TASK TO COMPLETE: Nothing in the listing may be skipped; transcribe all of it as written.

-----

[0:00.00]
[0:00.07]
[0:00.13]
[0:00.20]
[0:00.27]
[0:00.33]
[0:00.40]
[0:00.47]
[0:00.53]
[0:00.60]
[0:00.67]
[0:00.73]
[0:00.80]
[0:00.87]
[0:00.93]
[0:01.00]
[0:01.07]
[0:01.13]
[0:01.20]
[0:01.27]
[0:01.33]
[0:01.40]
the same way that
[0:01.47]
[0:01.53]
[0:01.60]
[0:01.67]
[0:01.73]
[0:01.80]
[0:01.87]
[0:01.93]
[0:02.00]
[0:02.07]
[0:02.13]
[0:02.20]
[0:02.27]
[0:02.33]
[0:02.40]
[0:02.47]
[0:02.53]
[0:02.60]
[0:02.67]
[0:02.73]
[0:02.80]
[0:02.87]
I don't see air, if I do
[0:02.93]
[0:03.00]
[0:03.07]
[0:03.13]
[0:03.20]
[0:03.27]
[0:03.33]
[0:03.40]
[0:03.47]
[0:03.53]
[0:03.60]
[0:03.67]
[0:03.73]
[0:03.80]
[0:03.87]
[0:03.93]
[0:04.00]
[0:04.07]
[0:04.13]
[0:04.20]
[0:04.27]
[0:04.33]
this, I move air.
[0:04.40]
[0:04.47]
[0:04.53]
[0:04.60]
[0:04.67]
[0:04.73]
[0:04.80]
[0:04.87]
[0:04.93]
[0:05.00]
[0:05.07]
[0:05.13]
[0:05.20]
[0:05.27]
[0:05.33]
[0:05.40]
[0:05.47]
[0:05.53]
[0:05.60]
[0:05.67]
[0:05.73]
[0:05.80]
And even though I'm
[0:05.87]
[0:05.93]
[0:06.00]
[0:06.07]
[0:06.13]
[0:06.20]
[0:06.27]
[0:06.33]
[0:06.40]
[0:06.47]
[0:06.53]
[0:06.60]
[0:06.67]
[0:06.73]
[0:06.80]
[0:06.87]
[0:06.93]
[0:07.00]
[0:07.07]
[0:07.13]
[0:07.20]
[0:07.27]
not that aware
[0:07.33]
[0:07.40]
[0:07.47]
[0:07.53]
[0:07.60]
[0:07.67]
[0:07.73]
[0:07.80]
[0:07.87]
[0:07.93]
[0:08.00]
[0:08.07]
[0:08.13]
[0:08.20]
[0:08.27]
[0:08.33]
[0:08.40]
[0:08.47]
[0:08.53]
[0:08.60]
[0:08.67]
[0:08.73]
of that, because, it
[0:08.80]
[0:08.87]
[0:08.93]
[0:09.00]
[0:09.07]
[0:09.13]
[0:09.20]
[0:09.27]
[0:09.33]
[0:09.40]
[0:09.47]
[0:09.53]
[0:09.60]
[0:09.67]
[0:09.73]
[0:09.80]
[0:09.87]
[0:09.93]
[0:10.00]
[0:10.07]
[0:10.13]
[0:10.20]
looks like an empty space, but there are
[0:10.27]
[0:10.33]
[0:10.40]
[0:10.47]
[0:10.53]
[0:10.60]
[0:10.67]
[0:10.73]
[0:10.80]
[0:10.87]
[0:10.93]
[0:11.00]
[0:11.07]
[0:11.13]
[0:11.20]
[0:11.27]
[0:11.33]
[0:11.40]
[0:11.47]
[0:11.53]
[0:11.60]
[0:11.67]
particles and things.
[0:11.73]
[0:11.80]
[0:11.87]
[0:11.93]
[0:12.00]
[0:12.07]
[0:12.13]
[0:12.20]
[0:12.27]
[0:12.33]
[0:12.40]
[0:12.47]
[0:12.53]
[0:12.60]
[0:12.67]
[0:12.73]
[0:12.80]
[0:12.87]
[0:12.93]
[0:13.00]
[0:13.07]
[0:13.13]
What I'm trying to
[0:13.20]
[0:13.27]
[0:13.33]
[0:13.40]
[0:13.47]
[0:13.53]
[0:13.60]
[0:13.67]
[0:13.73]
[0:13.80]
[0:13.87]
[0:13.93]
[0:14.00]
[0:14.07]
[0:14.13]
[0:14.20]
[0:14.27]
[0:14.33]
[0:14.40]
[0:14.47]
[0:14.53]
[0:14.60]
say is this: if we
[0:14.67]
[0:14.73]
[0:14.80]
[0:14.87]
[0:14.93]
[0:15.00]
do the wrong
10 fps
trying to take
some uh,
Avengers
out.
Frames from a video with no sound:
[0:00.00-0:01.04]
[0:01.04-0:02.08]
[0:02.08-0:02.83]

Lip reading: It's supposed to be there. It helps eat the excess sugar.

-----

RESPONSE TO THIS EXERCISE:
[0:00.00]
[0:00.07]
[0:00.13]
[0:00.20]
[0:00.27]
[0:00.33]
[0:00.40]
[0:00.47]
[0:00.53]
[0:00.60]
[0:00.67]
[0:00.73]
[0:00.80]
[0:00.87]
[0:00.93]
[0:01.00]
[0:01.07]
[0:01.13]
[0:01.20]
[0:01.27]
[0:01.33]
[0:01.40]
the same way that
[0:01.47]
[0:01.53]
[0:01.60]
[0:01.67]
[0:01.73]
[0:01.80]
[0:01.87]
[0:01.93]
[0:02.00]
[0:02.07]
[0:02.13]
[0:02.20]
[0:02.27]
[0:02.33]
[0:02.40]
[0:02.47]
[0:02.53]
[0:02.60]
[0:02.67]
[0:02.73]
[0:02.80]
[0:02.87]
I don't see air, if I do
[0:02.93]
[0:03.00]
[0:03.07]
[0:03.13]
[0:03.20]
[0:03.27]
[0:03.33]
[0:03.40]
[0:03.47]
[0:03.53]
[0:03.60]
[0:03.67]
[0:03.73]
[0:03.80]
[0:03.87]
[0:03.93]
[0:04.00]
[0:04.07]
[0:04.13]
[0:04.20]
[0:04.27]
[0:04.33]
this, I move air.
[0:04.40]
[0:04.47]
[0:04.53]
[0:04.60]
[0:04.67]
[0:04.73]
[0:04.80]
[0:04.87]
[0:04.93]
[0:05.00]
[0:05.07]
[0:05.13]
[0:05.20]
[0:05.27]
[0:05.33]
[0:05.40]
[0:05.47]
[0:05.53]
[0:05.60]
[0:05.67]
[0:05.73]
[0:05.80]
And even though I'm
[0:05.87]
[0:05.93]
[0:06.00]
[0:06.07]
[0:06.13]
[0:06.20]
[0:06.27]
[0:06.33]
[0:06.40]
[0:06.47]
[0:06.53]
[0:06.60]
[0:06.67]
[0:06.73]
[0:06.80]
[0:06.87]
[0:06.93]
[0:07.00]
[0:07.07]
[0:07.13]
[0:07.20]
[0:07.27]
not that aware
[0:07.33]
[0:07.40]
[0:07.47]
[0:07.53]
[0:07.60]
[0:07.67]
[0:07.73]
[0:07.80]
[0:07.87]
[0:07.93]
[0:08.00]
[0:08.07]
[0:08.13]
[0:08.20]
[0:08.27]
[0:08.33]
[0:08.40]
[0:08.47]
[0:08.53]
[0:08.60]
[0:08.67]
[0:08.73]
of that, because, it
[0:08.80]
[0:08.87]
[0:08.93]
[0:09.00]
[0:09.07]
[0:09.13]
[0:09.20]
[0:09.27]
[0:09.33]
[0:09.40]
[0:09.47]
[0:09.53]
[0:09.60]
[0:09.67]
[0:09.73]
[0:09.80]
[0:09.87]
[0:09.93]
[0:10.00]
[0:10.07]
[0:10.13]
[0:10.20]
looks like an empty space, but there are
[0:10.27]
[0:10.33]
[0:10.40]
[0:10.47]
[0:10.53]
[0:10.60]
[0:10.67]
[0:10.73]
[0:10.80]
[0:10.87]
[0:10.93]
[0:11.00]
[0:11.07]
[0:11.13]
[0:11.20]
[0:11.27]
[0:11.33]
[0:11.40]
[0:11.47]
[0:11.53]
[0:11.60]
[0:11.67]
particles and things.
[0:11.73]
[0:11.80]
[0:11.87]
[0:11.93]
[0:12.00]
[0:12.07]
[0:12.13]
[0:12.20]
[0:12.27]
[0:12.33]
[0:12.40]
[0:12.47]
[0:12.53]
[0:12.60]
[0:12.67]
[0:12.73]
[0:12.80]
[0:12.87]
[0:12.93]
[0:13.00]
[0:13.07]
[0:13.13]
What I'm trying to
[0:13.20]
[0:13.27]
[0:13.33]
[0:13.40]
[0:13.47]
[0:13.53]
[0:13.60]
[0:13.67]
[0:13.73]
[0:13.80]
[0:13.87]
[0:13.93]
[0:14.00]
[0:14.07]
[0:14.13]
[0:14.20]
[0:14.27]
[0:14.33]
[0:14.40]
[0:14.47]
[0:14.53]
[0:14.60]
say is this: if we
[0:14.67]
[0:14.73]
[0:14.80]
[0:14.87]
[0:14.93]
[0:15.00]
do the wrong
10 fps
trying to take
some uh,
Avengers
out.
Frames from a video with no sound:
[0:00.00-0:01.04]
[0:01.04-0:02.08]
[0:02.08-0:02.83]

Lip reading: It's supposed to be there. It helps eat the excess sugar.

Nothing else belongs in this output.